HOW TO COMPLETE THIS TASK: Begin at the line containing "[0:00.00-0:01.00]" and retype each line through the end of the records exactly. Include nothing else and no pictures.

DATA SECTION:
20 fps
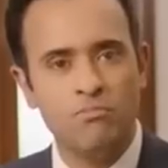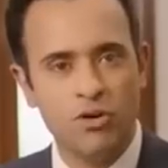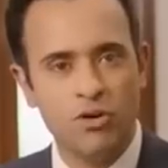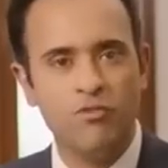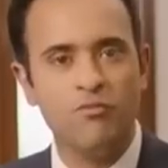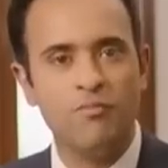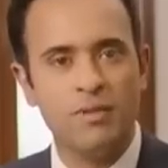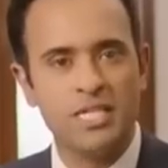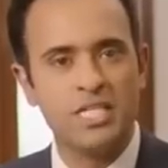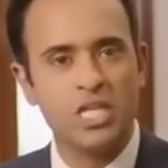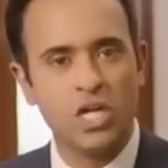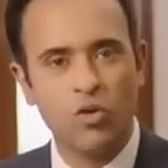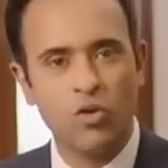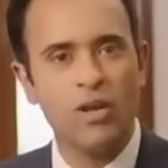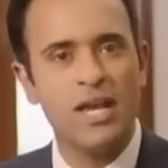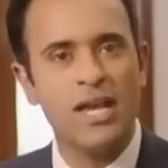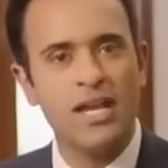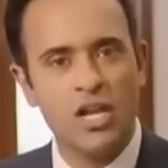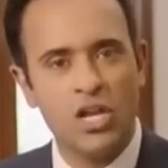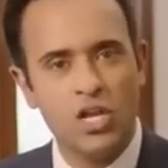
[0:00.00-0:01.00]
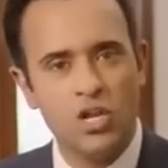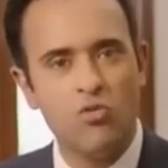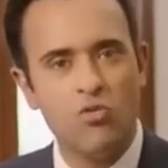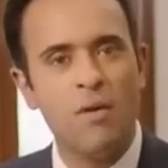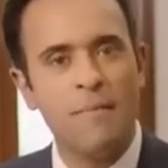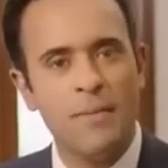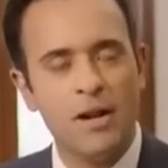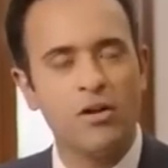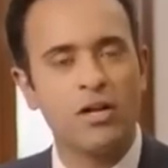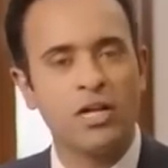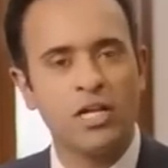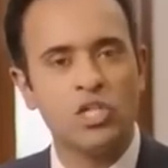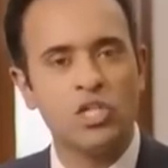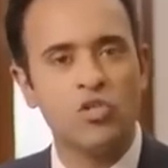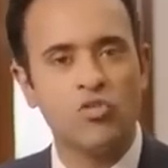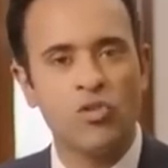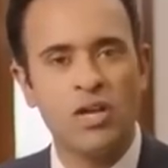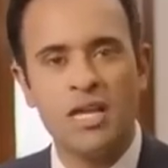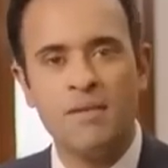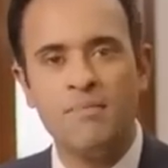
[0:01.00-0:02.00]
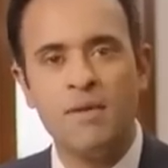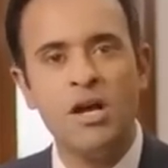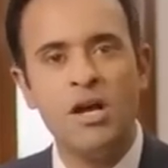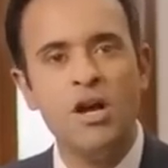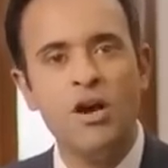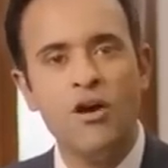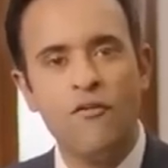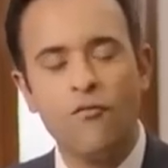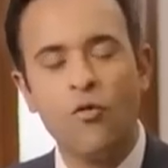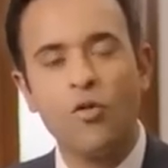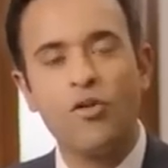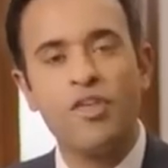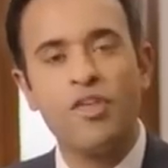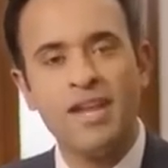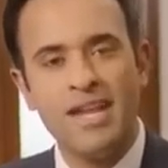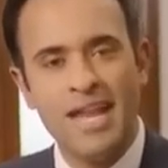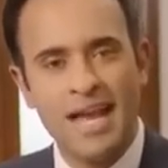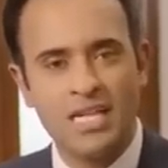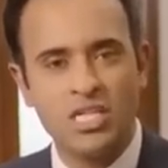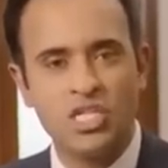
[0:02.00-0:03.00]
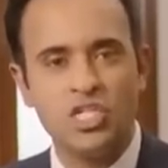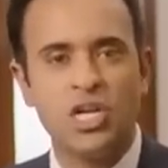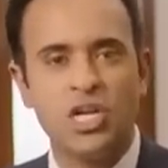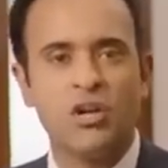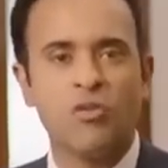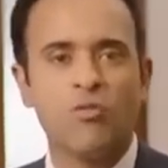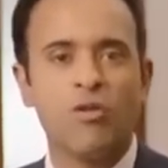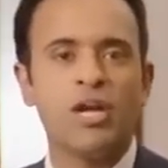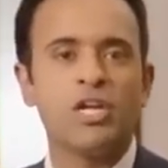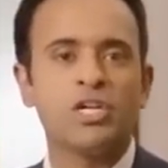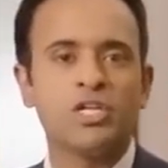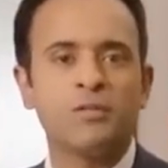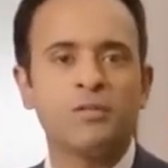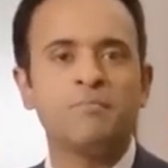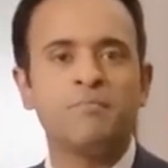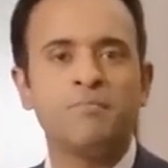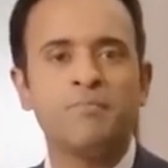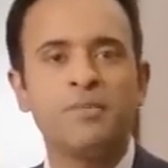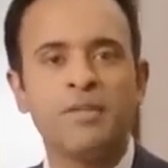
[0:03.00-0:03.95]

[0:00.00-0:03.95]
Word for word: movement to create a new American dream for the next generation.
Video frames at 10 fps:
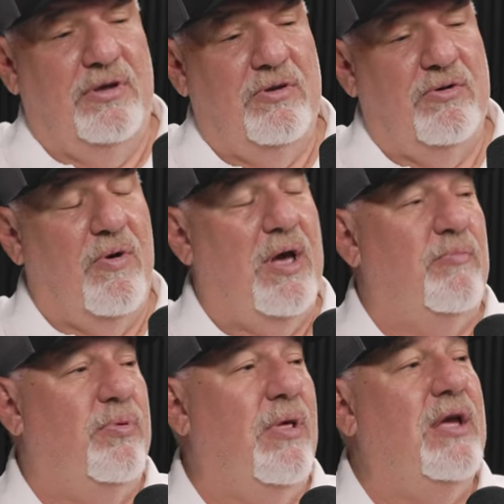you go out
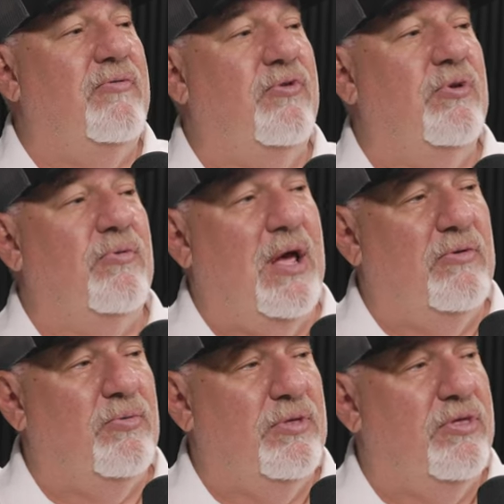and play a few
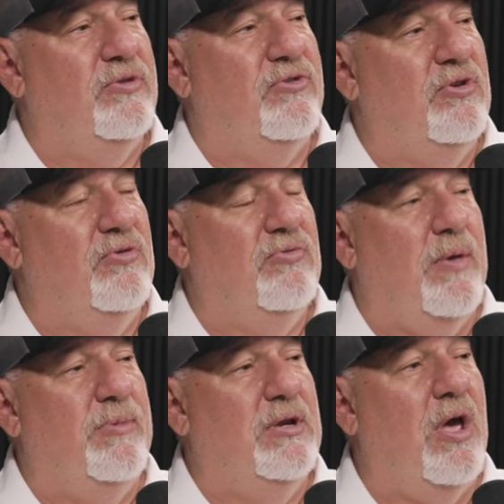rounds with this and you
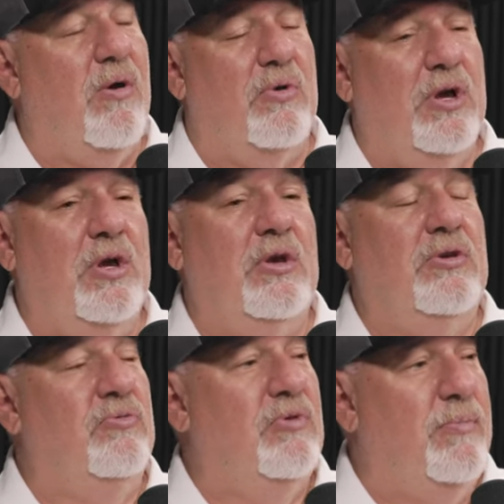let me know.
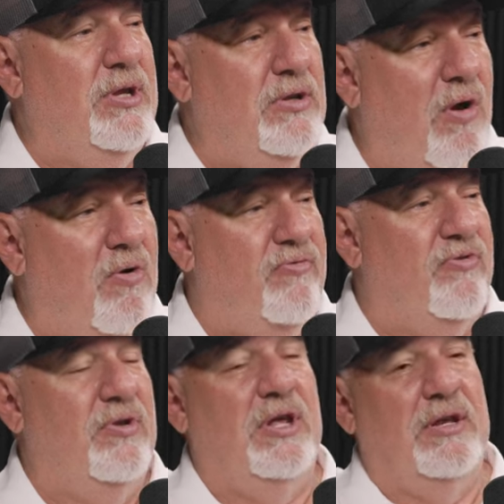You let me know
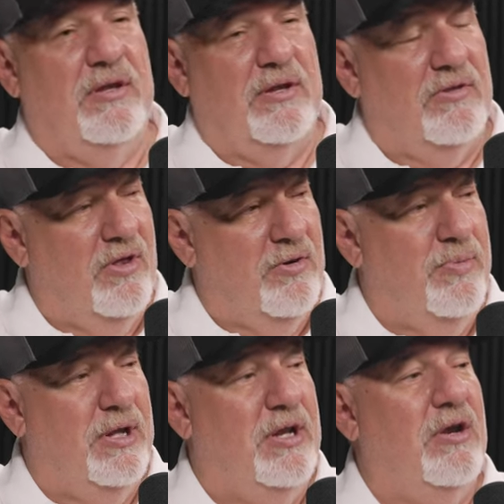if you need a little
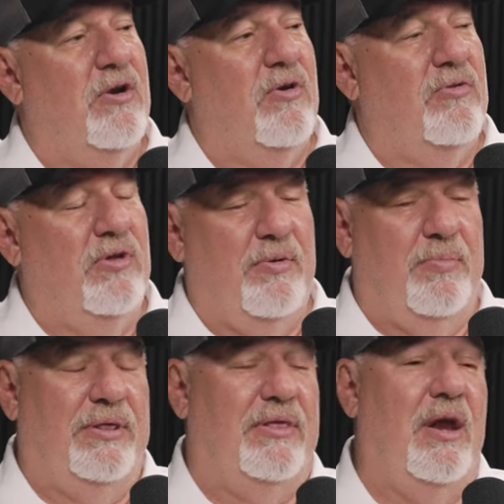bit here or a little
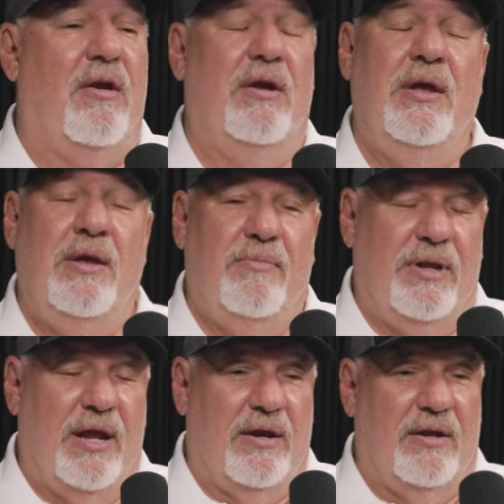bit there. I
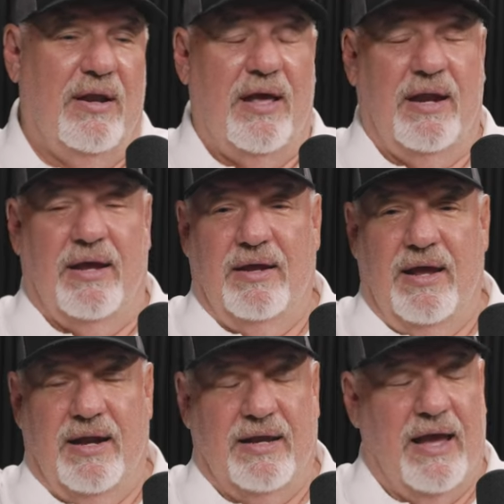mean, I had a, had a,
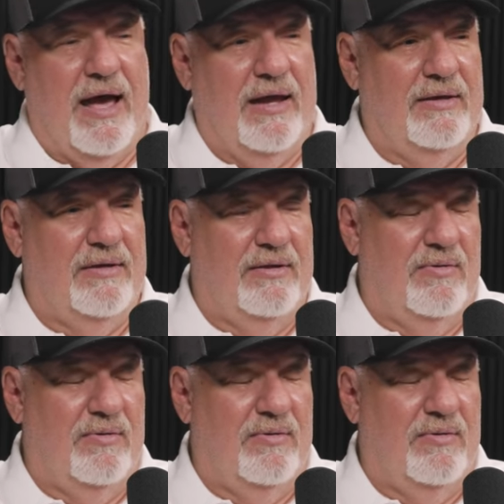had a guy,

RESPONSE TO THIS TASK:
[0:00.00-0:01.00]
[0:01.00-0:02.00]
[0:02.00-0:03.00]
[0:03.00-0:03.95]

[0:00.00-0:03.95]
Word for word: movement to create a new American dream for the next generation.
Video frames at 10 fps:
you go out
and play a few
rounds with this and you
let me know.
You let me know
if you need a little
bit here or a little
bit there. I
mean, I had a, had a,
had a guy,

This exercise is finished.